SIWI is a global water institute that brings together water and development experts and contributes its own expertise to help solve the world’s water challenges.

Throughout World Water Week, links were made between the different values of water, including its monetary value.

“I believe we will see more diverse pricing structures in the future, allowing for more economical and efficient use,” Holmgren stresses.

A growing global population is creating a higher demand for fresh water. Climate-driven changes in weather patterns, leading to extended droughts and devastating floods, further exacerbate pressure on our common water resources.

“Efficient use, therefore, is not an option but a must to ensure availability for all of us,” Holmgren adds.

Another focus of the World Water Week is the realisation of the Sustainable Development Goals (SDGs).

In a filmed message to World Water Week, Amina J Mohamed, Deputy Secretary-General of the United Nations, pressed on the need to accelerate progress towards SDG6 on clean water and sanitation and on all the water-related sustainable development goals.
“Today, strains on water are rising in all regions and climate change is aggravating the challenge. When water is unequally shared, or perceived to be, the risk of local and national conflict increases. We are even seeing in some cases the use of water as a weapon of war.

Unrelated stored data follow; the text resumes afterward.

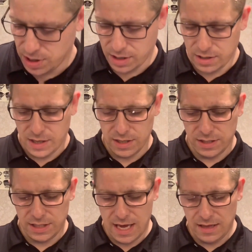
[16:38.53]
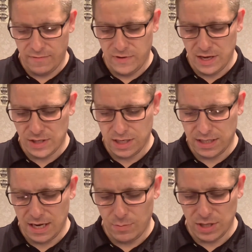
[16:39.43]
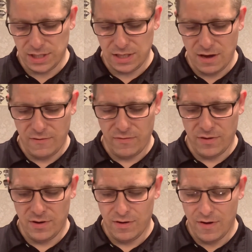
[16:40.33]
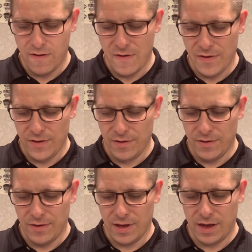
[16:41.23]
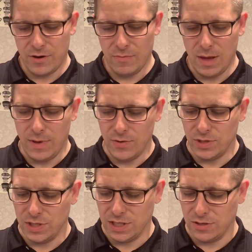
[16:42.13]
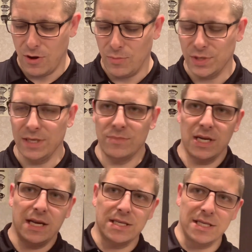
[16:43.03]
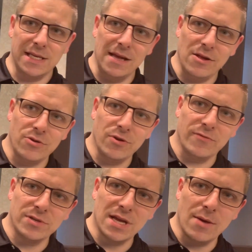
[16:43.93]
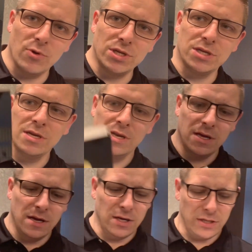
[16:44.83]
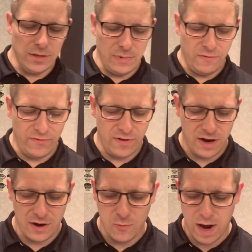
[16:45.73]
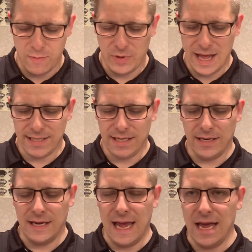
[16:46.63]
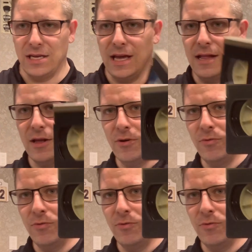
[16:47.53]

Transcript: the cassette, the VHS tape itself, I don't know, maybe it was just this, it almost seems like it's yellowed over time, which, to be fair, white plastic can yellowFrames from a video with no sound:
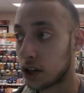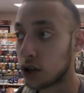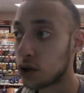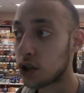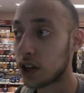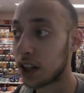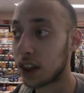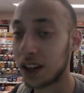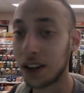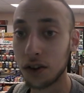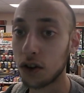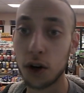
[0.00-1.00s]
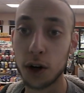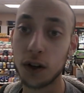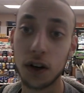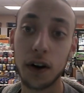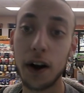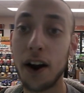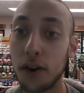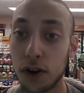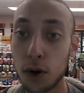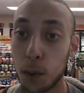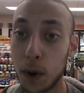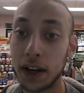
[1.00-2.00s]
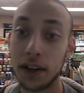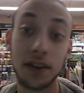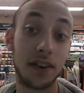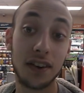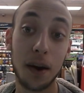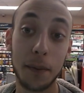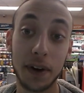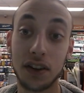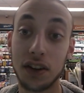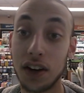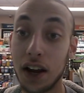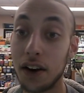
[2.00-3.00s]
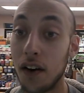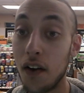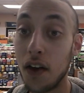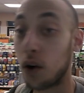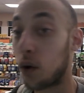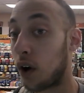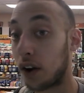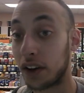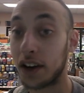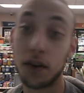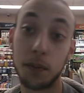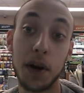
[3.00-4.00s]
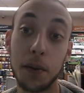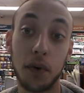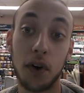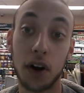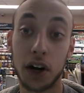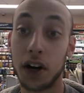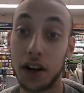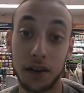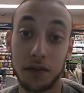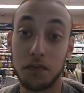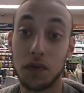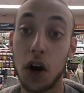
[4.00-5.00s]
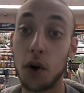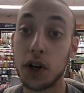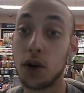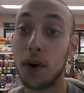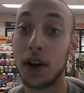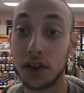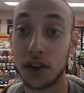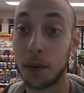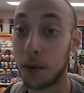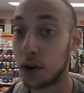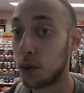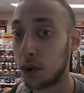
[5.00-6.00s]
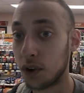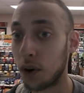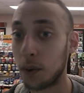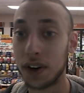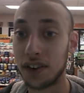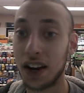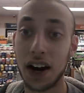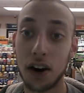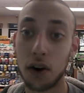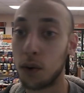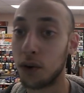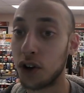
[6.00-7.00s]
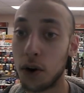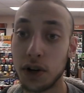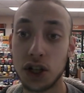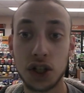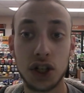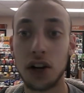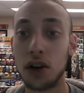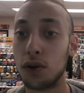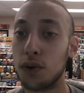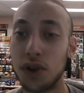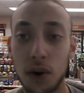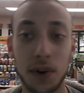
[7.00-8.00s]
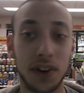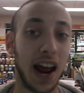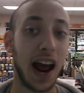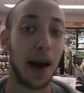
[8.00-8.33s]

usually things are going to turn out your way to some extent, or at least people are going to know you as someone who was always there, who was always chill, who was always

“The priority now is to harness national leadership and global partnership to scale up action. (…) Only by ensuring the sustainability of fresh water and access to sanitation for all will we achieve the SDGs. Let us value and treasure water as we value and treasure life itself,” concluds Amina J Mohamed.

Nomvula Mokonyane, Minister of Water and Sanitation in South Africa, stressed that mankind needs to embrace new technologies which support her route towards the realisation of the SDGs and that an appreciation must also be given to new world class technologies emanating from Africa.

“We cannot afford to continue to do what we did yesterday and expect to see a different result tomorrow. We must be bold!” says Mokonyane.

Mark Watts from C40, an organisation that gathers mayors of cities worldwide, told World Water Week participants about the risks that big cities face from climate change and how water is key to mitigation and adaptation efforts.
“We see that water pattern disruption is often the first sign of serious climate impacts and 70 per cent of our member cities tell us that they are already seeing the significant and negative impacts of climate change. 64 per cent of our member cities face significant risk from surface and flash floods,” Watts says, adding that water must be part of the climate mitigation programmes, but also a central part of climate adaptation.

World Water Week hosted an event taking stock of water in the implementation of both Agenda 2030 and the Paris Climate Agreement. Addressing the event, Hungarian President János Áder said the world needs a more focused global effort towards tackling water challenges.

World Water Week 2017 was the 27th edition. The 2018 World Water Week, to be held from August 26 to 31 in Stockholm, will focus on “Water, Ecosystems and Human Development”.